## EXERCISE
Restate each record below word for word, skipping images.

## AVAILABLE RECORDS
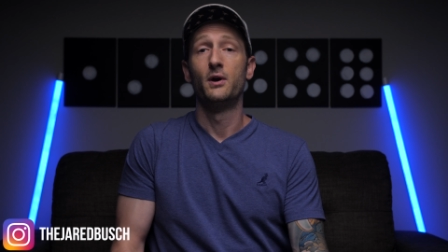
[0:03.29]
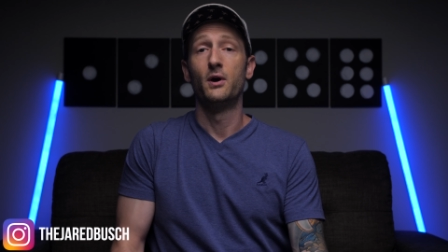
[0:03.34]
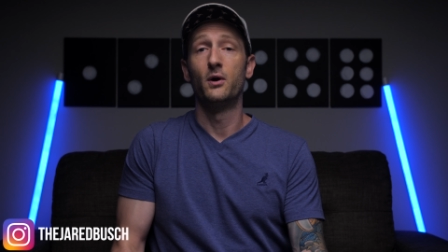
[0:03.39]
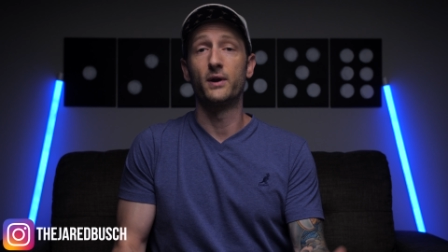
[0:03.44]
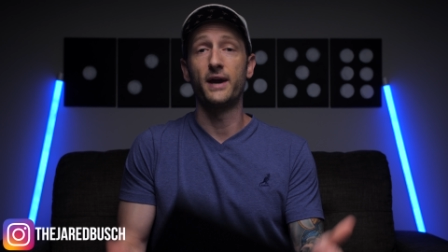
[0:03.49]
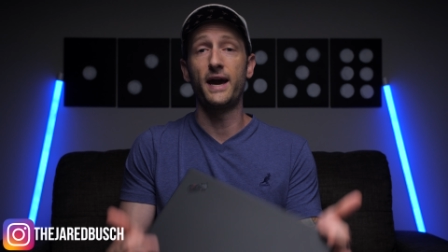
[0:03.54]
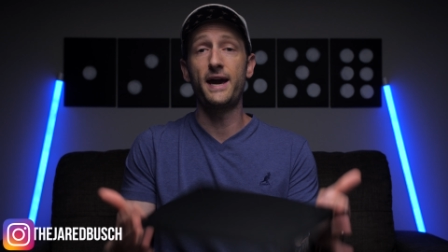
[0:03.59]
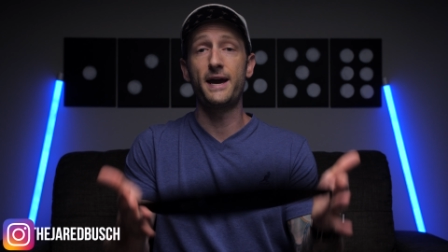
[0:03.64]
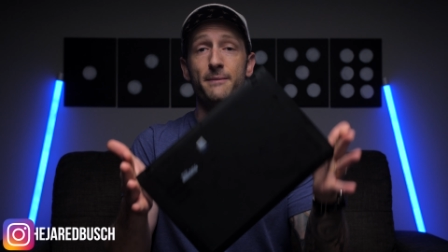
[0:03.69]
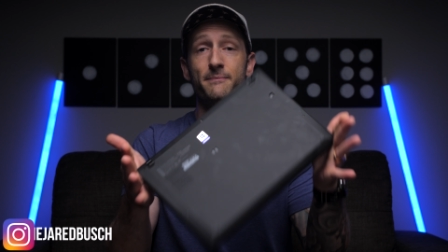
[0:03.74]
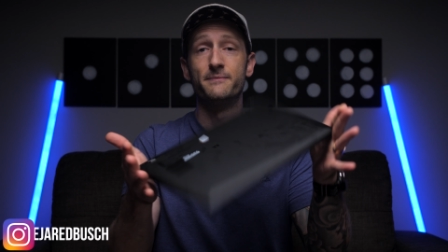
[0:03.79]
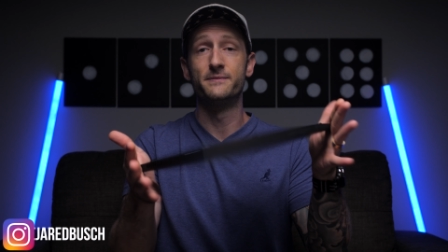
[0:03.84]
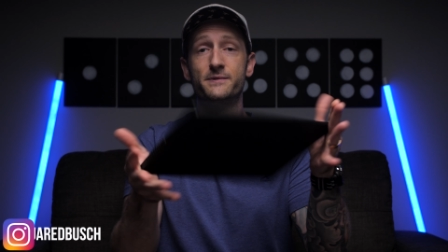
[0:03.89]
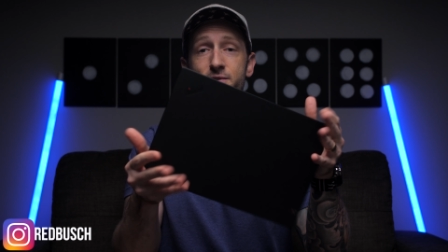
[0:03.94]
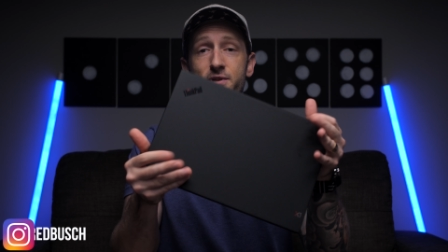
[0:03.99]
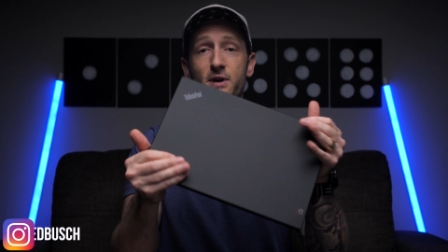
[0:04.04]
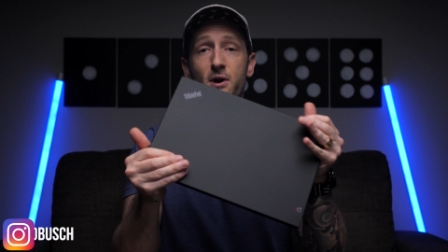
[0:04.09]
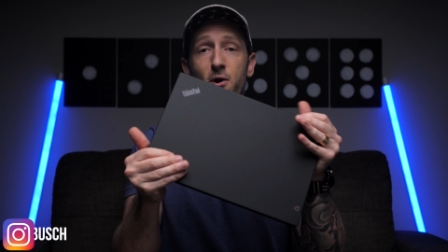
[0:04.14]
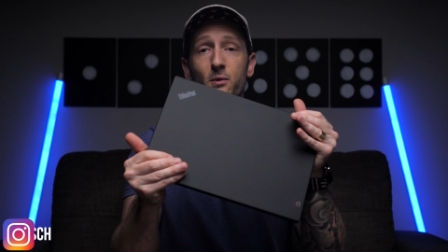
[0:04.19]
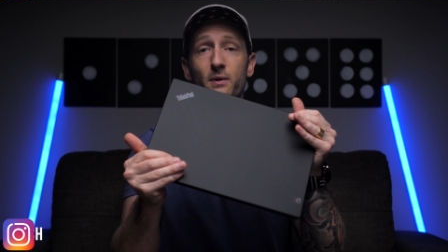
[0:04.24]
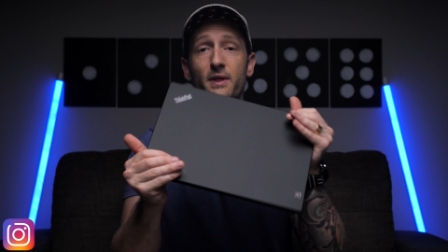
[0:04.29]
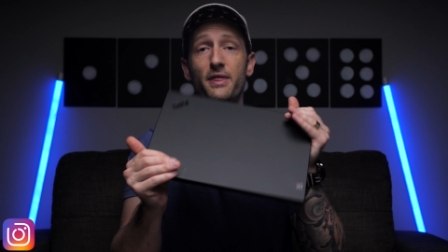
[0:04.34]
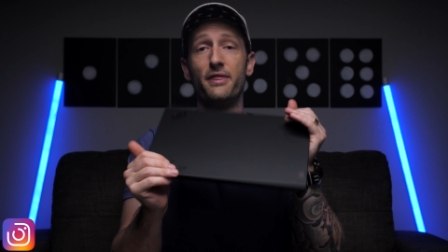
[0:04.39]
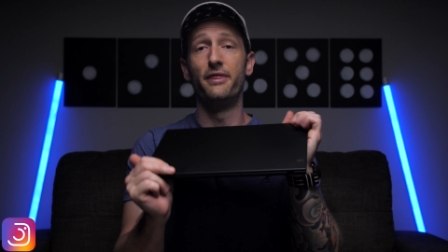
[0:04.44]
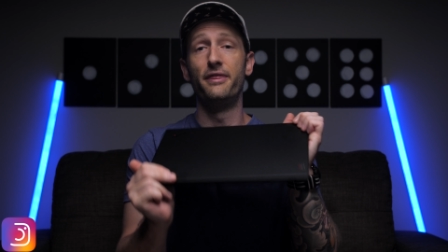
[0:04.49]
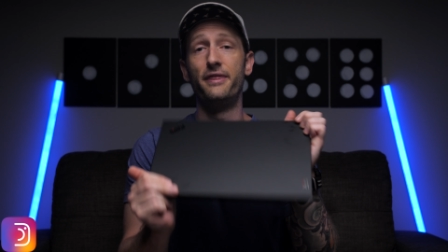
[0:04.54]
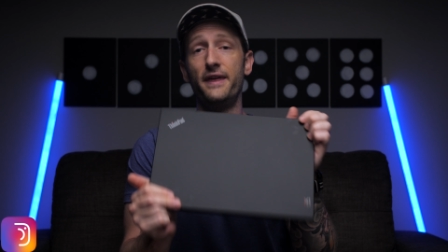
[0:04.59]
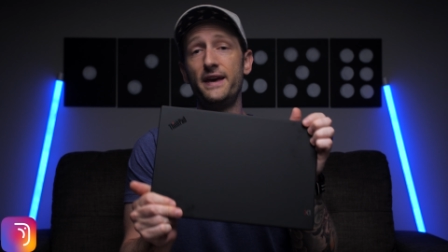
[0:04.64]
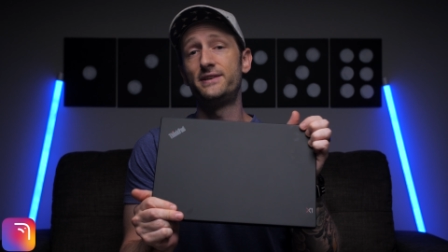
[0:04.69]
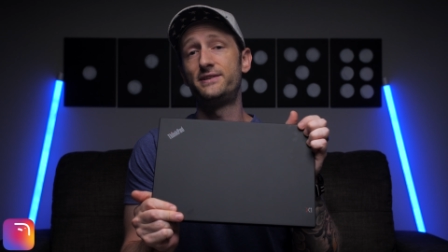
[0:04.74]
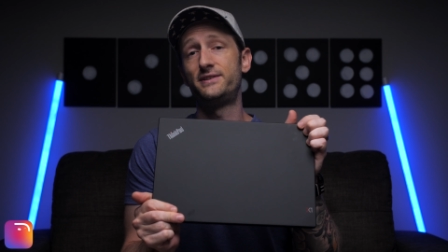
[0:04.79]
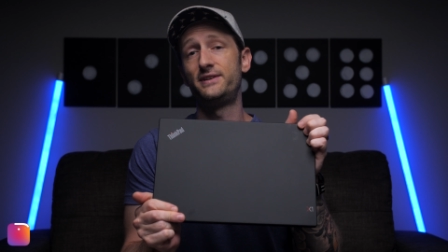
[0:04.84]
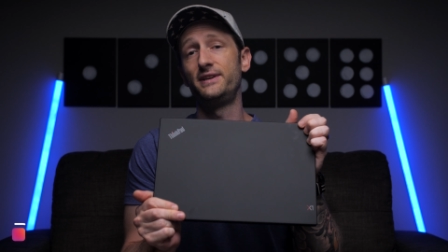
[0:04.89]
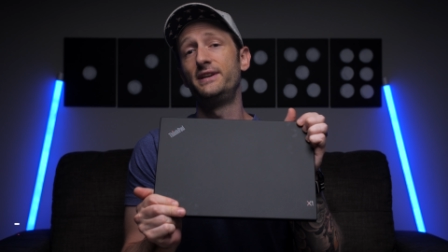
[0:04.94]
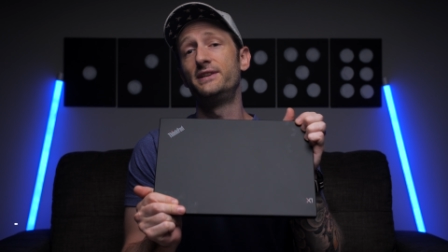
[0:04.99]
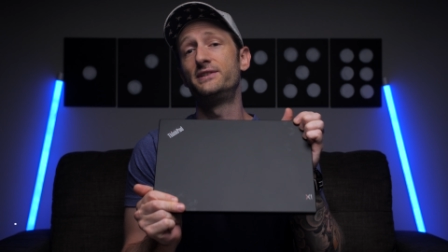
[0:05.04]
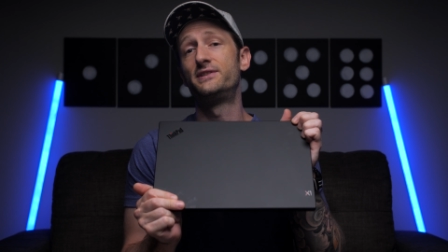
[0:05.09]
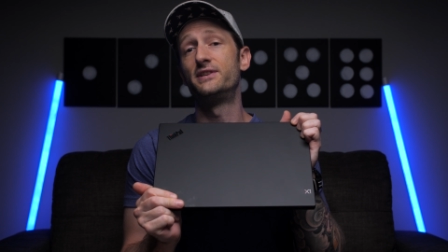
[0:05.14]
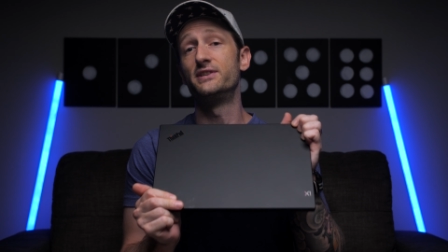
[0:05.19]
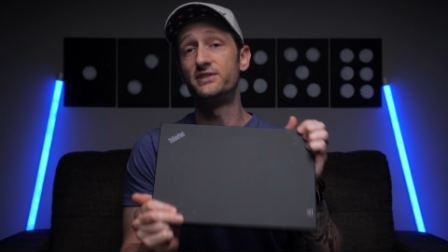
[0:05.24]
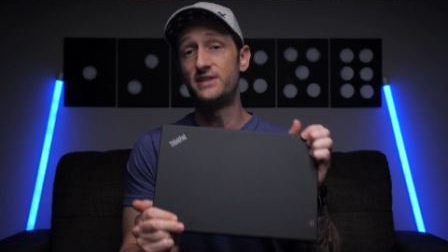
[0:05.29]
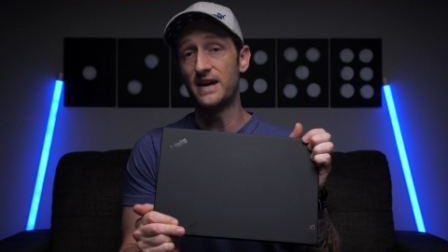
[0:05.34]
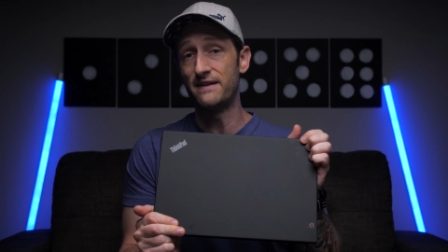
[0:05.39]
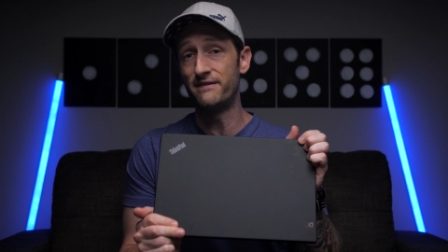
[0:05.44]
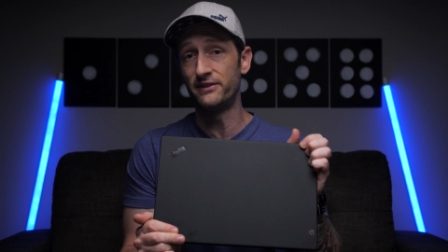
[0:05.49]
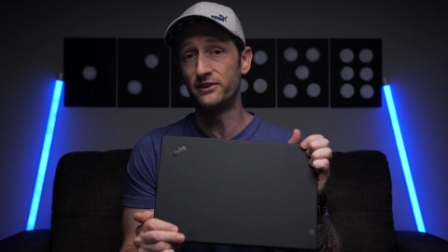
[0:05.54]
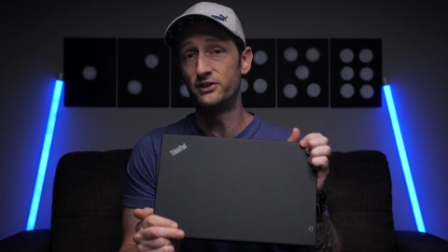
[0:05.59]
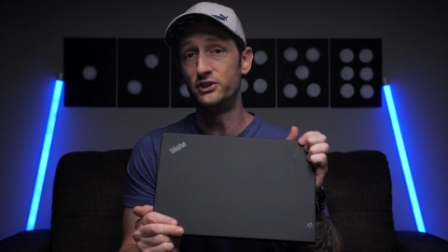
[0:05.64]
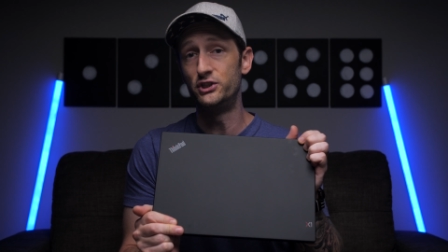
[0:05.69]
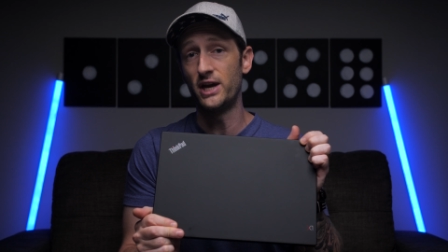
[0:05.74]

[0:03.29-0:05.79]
Okay, so this is the seventh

## WORKED SOLUTION
[0:03.29]
[0:03.34]
[0:03.39]
[0:03.44]
[0:03.49]
[0:03.54]
[0:03.59]
[0:03.64]
[0:03.69]
[0:03.74]
[0:03.79]
[0:03.84]
[0:03.89]
[0:03.94]
[0:03.99]
[0:04.04]
[0:04.09]
[0:04.14]
[0:04.19]
[0:04.24]
[0:04.29]
[0:04.34]
[0:04.39]
[0:04.44]
[0:04.49]
[0:04.54]
[0:04.59]
[0:04.64]
[0:04.69]
[0:04.74]
[0:04.79]
[0:04.84]
[0:04.89]
[0:04.94]
[0:04.99]
[0:05.04]
[0:05.09]
[0:05.14]
[0:05.19]
[0:05.24]
[0:05.29]
[0:05.34]
[0:05.39]
[0:05.44]
[0:05.49]
[0:05.54]
[0:05.59]
[0:05.64]
[0:05.69]
[0:05.74]

[0:03.29-0:05.79]
Okay, so this is the seventh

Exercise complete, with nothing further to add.